__WORK ORDER__: Exact copy, no pictures: every line from the one that contains "[00:00:05.00 to 00:00:06.00]" through the end of the data below, and nothing else.

■ ■ ■ ■ ■

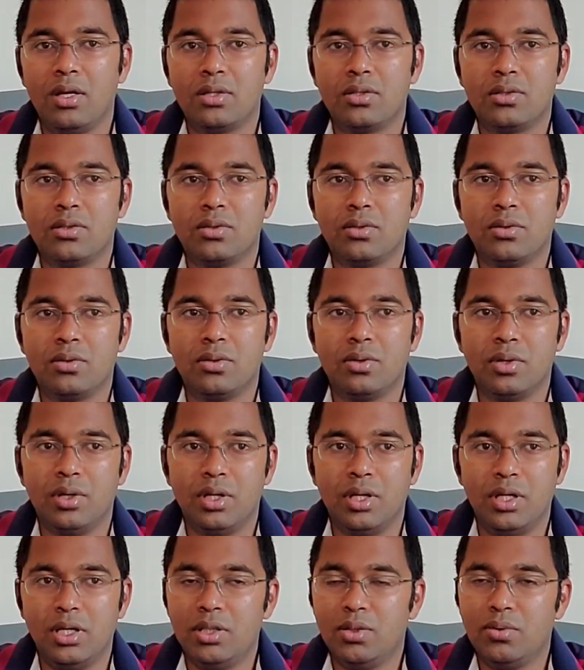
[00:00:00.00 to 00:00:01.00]
ஸோ
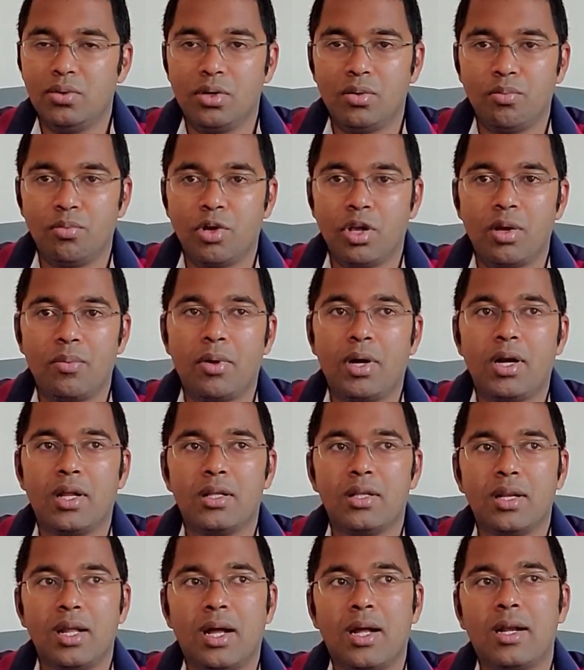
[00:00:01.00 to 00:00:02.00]
இது ஒரு முக்கியமான
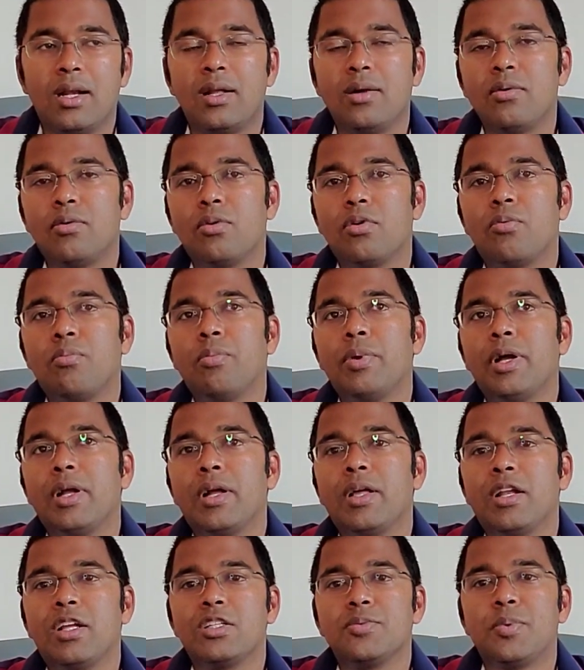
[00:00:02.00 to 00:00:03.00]
இது நான் என்ன ரொம்ப
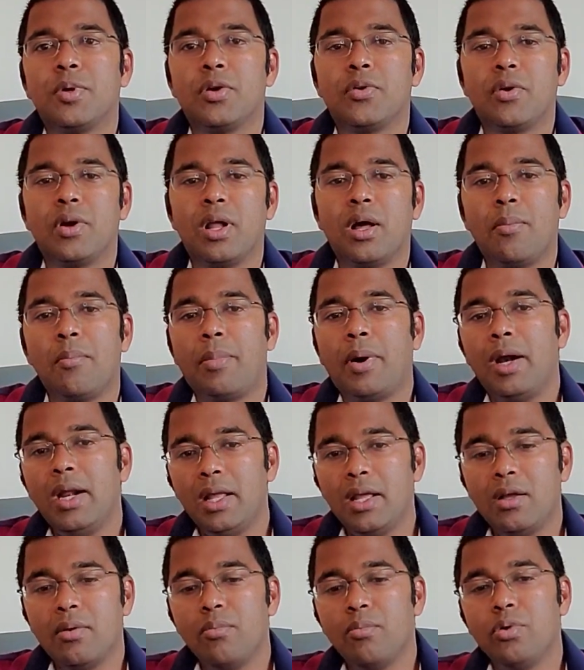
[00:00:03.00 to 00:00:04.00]
என்கரேஜ் பண்ணுவேன்னா
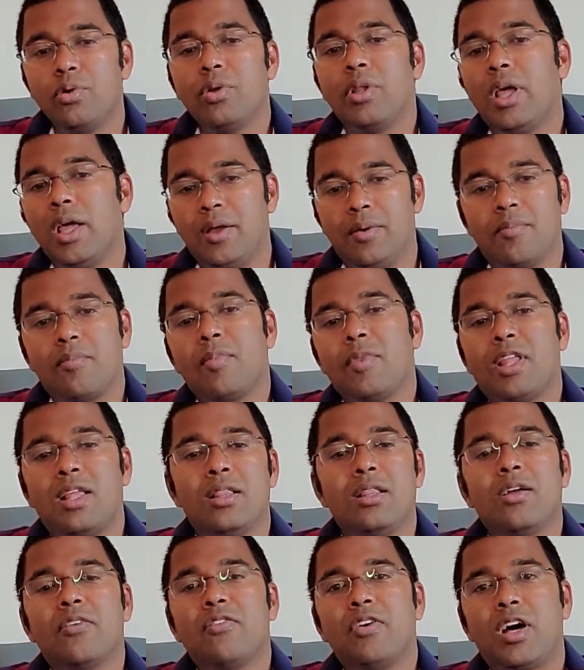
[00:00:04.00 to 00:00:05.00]
படிக்கும் போதே
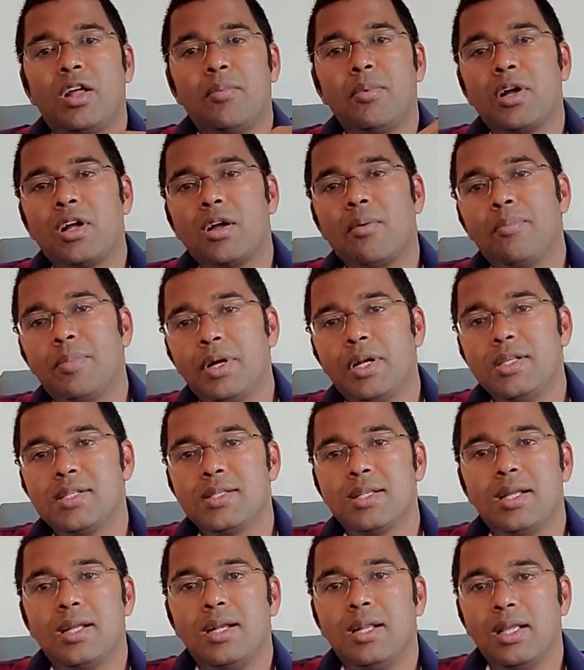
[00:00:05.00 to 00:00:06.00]
இந்த ஃபார்மா
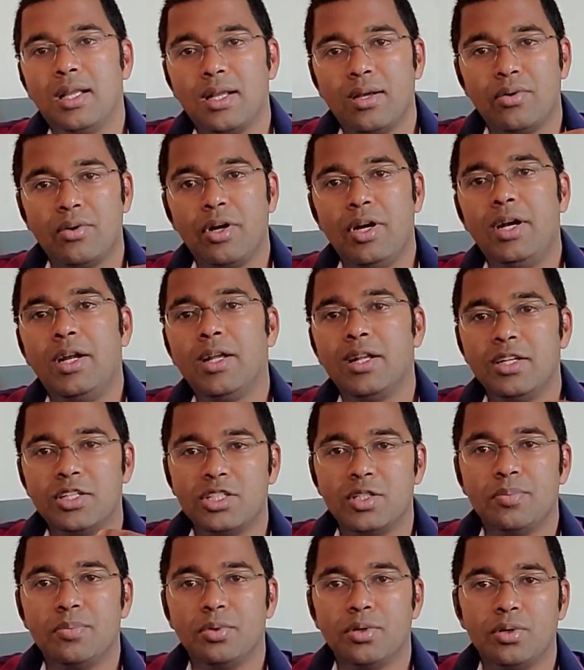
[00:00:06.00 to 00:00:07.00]
கம்பெனிஸில் நீங்கள் ஒரு
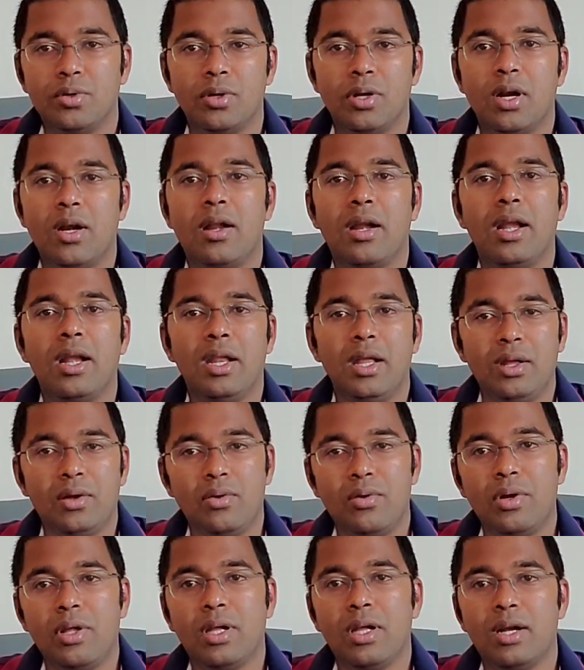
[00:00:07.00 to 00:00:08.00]
இன்டர்ன்ஷிப்போ இல்லை ட்ரைனிங்கோ
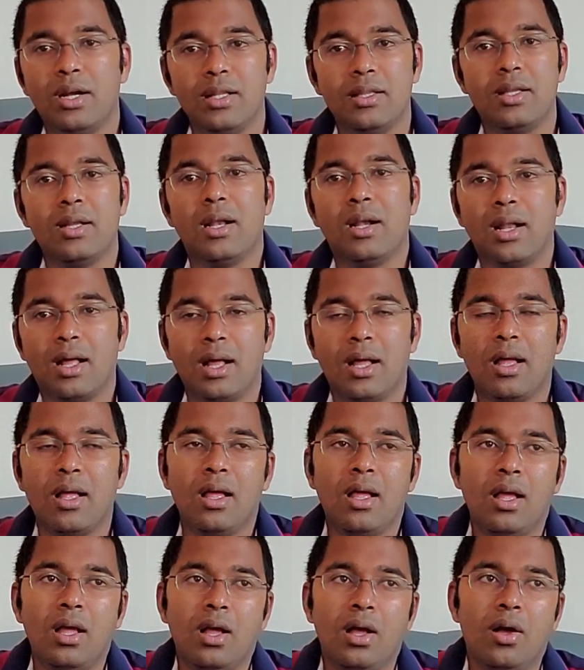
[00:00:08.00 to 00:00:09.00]
நீங்கள் எடுத்தீங்கன்னா
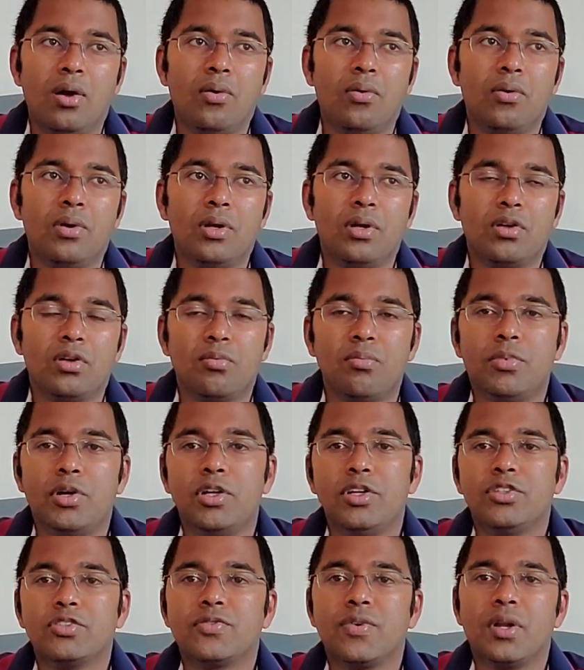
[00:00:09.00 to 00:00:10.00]
உங்களுக்கு ரொம்ப
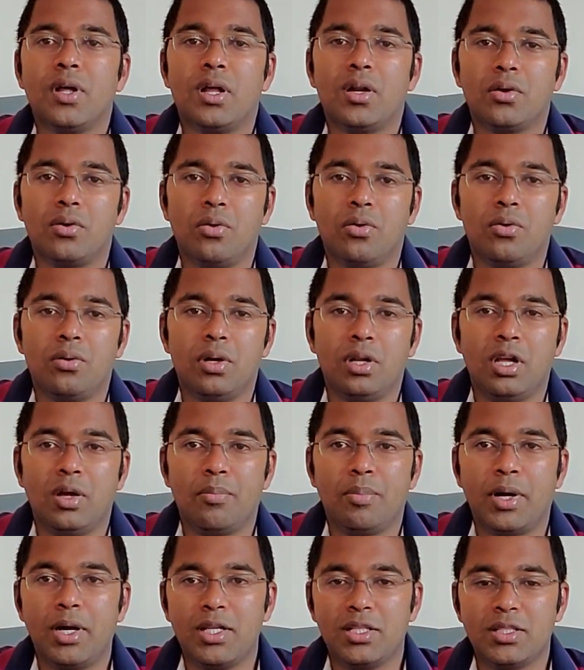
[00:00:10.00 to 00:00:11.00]
யூஸ்ஃபுல்லாக இருக்கும் நீங்கள்
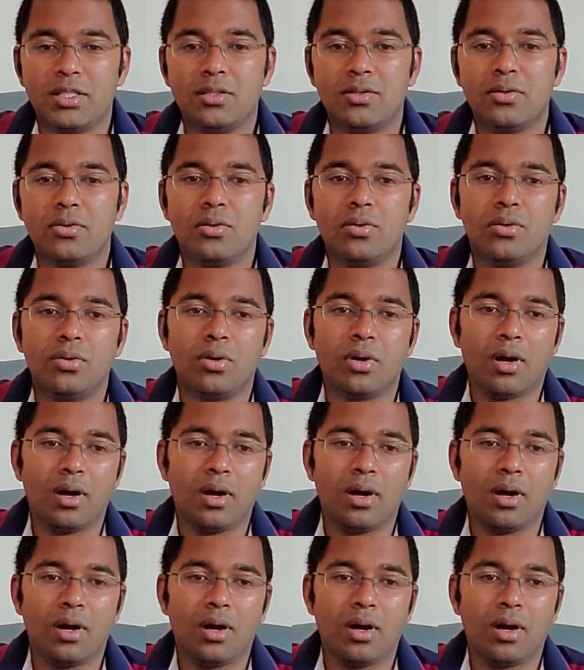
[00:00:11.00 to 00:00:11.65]
படித்ததுக்கும்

■ ■ ■ ■ ■

__ANSWER BOX__:
[00:00:05.00 to 00:00:06.00]
இந்த ஃபார்மா
[00:00:06.00 to 00:00:07.00]
கம்பெனிஸில் நீங்கள் ஒரு
[00:00:07.00 to 00:00:08.00]
இன்டர்ன்ஷிப்போ இல்லை ட்ரைனிங்கோ
[00:00:08.00 to 00:00:09.00]
நீங்கள் எடுத்தீங்கன்னா
[00:00:09.00 to 00:00:10.00]
உங்களுக்கு ரொம்ப
[00:00:10.00 to 00:00:11.00]
யூஸ்ஃபுல்லாக இருக்கும் நீங்கள்
[00:00:11.00 to 00:00:11.65]
படித்ததுக்கும்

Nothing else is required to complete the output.